### PROVIDED RECORDS

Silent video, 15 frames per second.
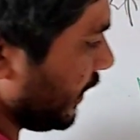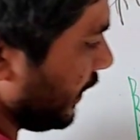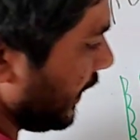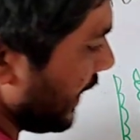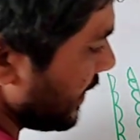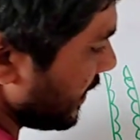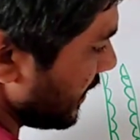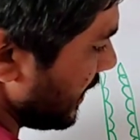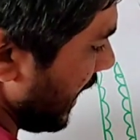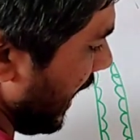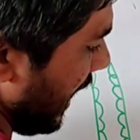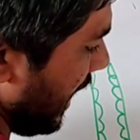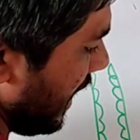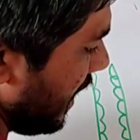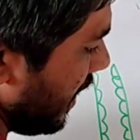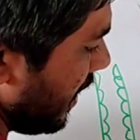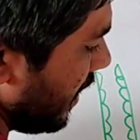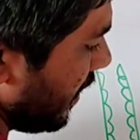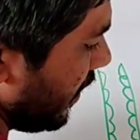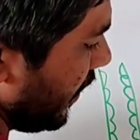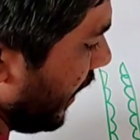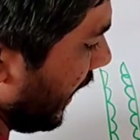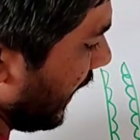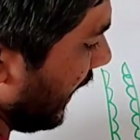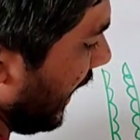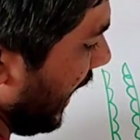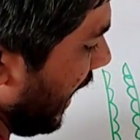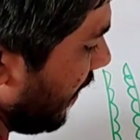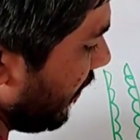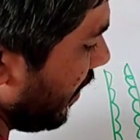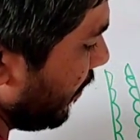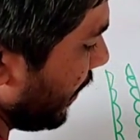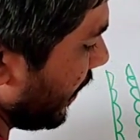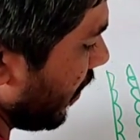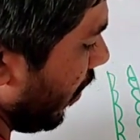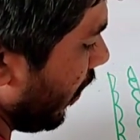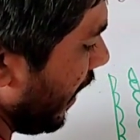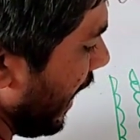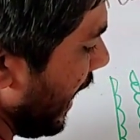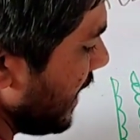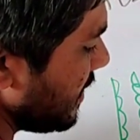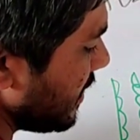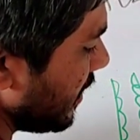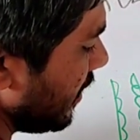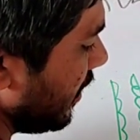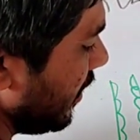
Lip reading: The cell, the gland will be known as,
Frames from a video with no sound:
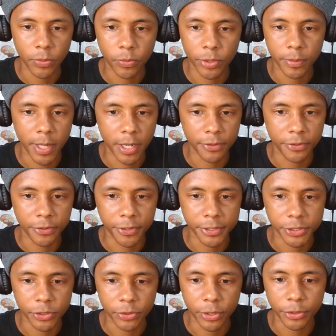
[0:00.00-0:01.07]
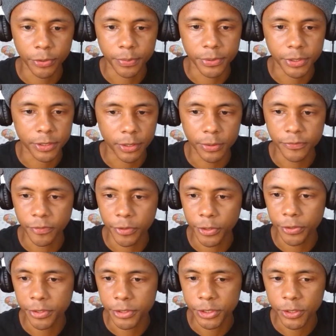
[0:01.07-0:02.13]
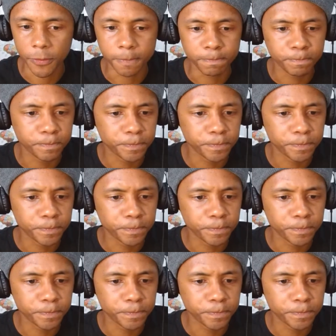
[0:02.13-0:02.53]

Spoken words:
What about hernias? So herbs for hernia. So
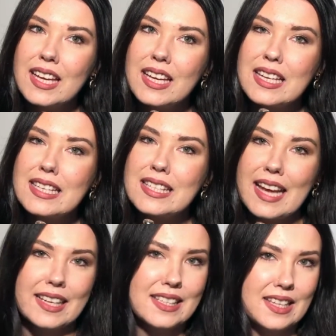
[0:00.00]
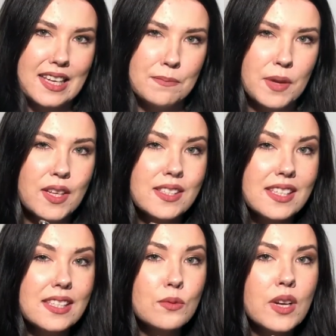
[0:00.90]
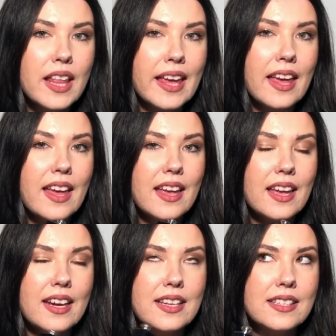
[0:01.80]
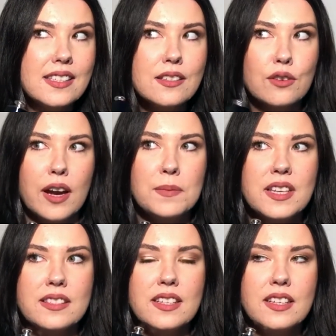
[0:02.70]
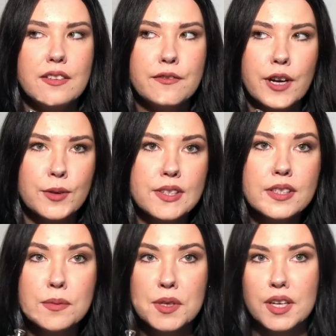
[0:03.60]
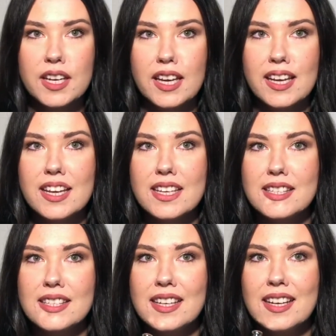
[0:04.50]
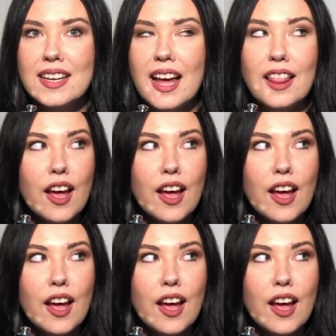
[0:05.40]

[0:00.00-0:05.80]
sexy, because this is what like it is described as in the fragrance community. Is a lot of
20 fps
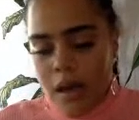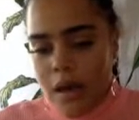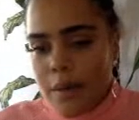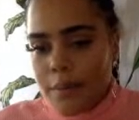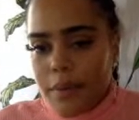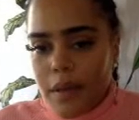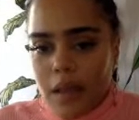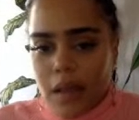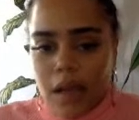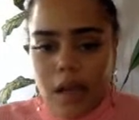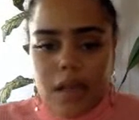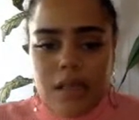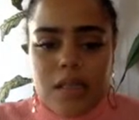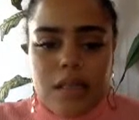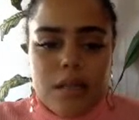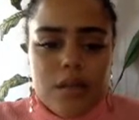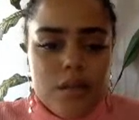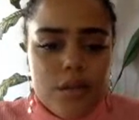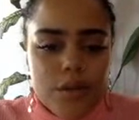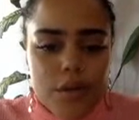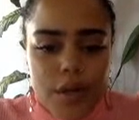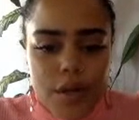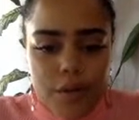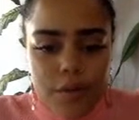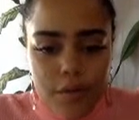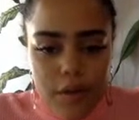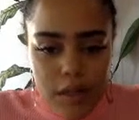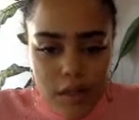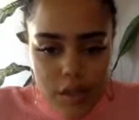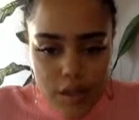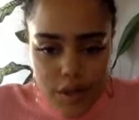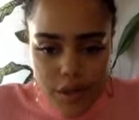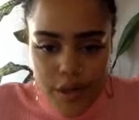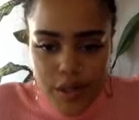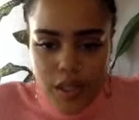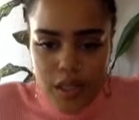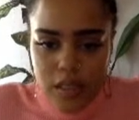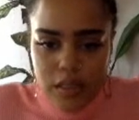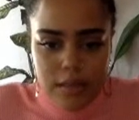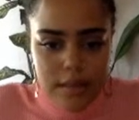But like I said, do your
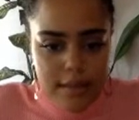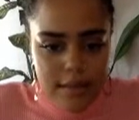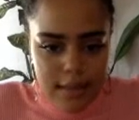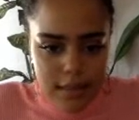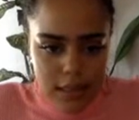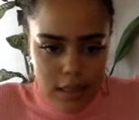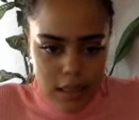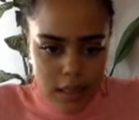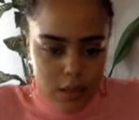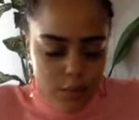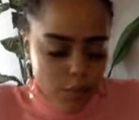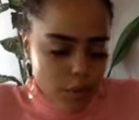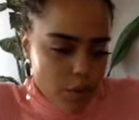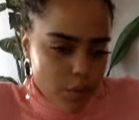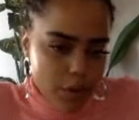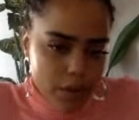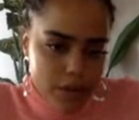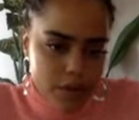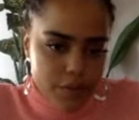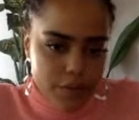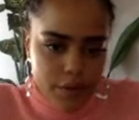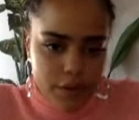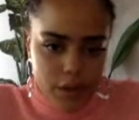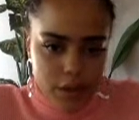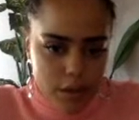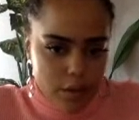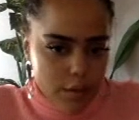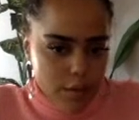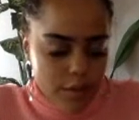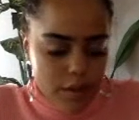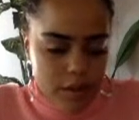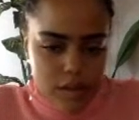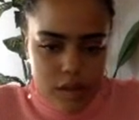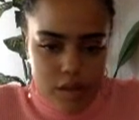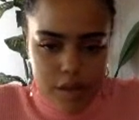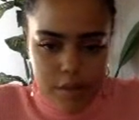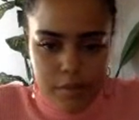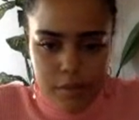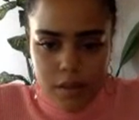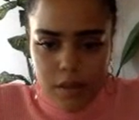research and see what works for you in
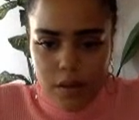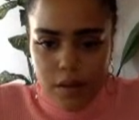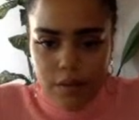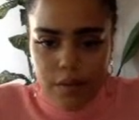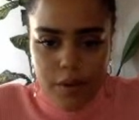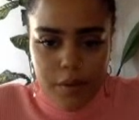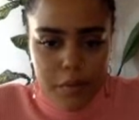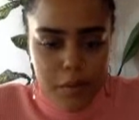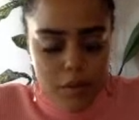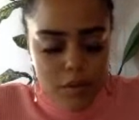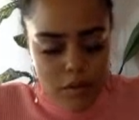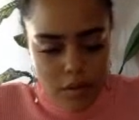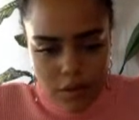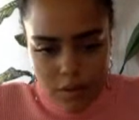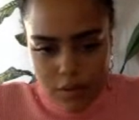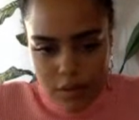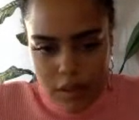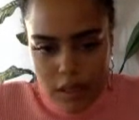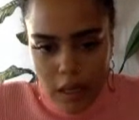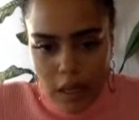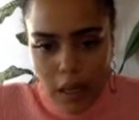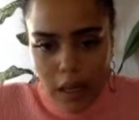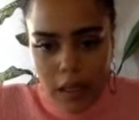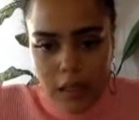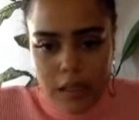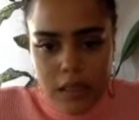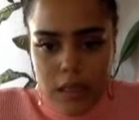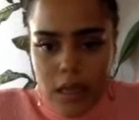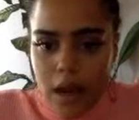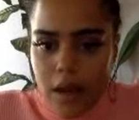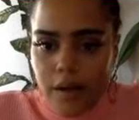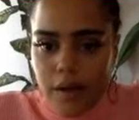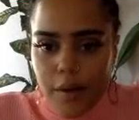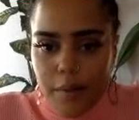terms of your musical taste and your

### YOUR OBJECTIVE
If a line in the material above contains the word "video", copy it.

### ANSWER SECTION
Silent video, 15 frames per second.
Frames from a video with no sound:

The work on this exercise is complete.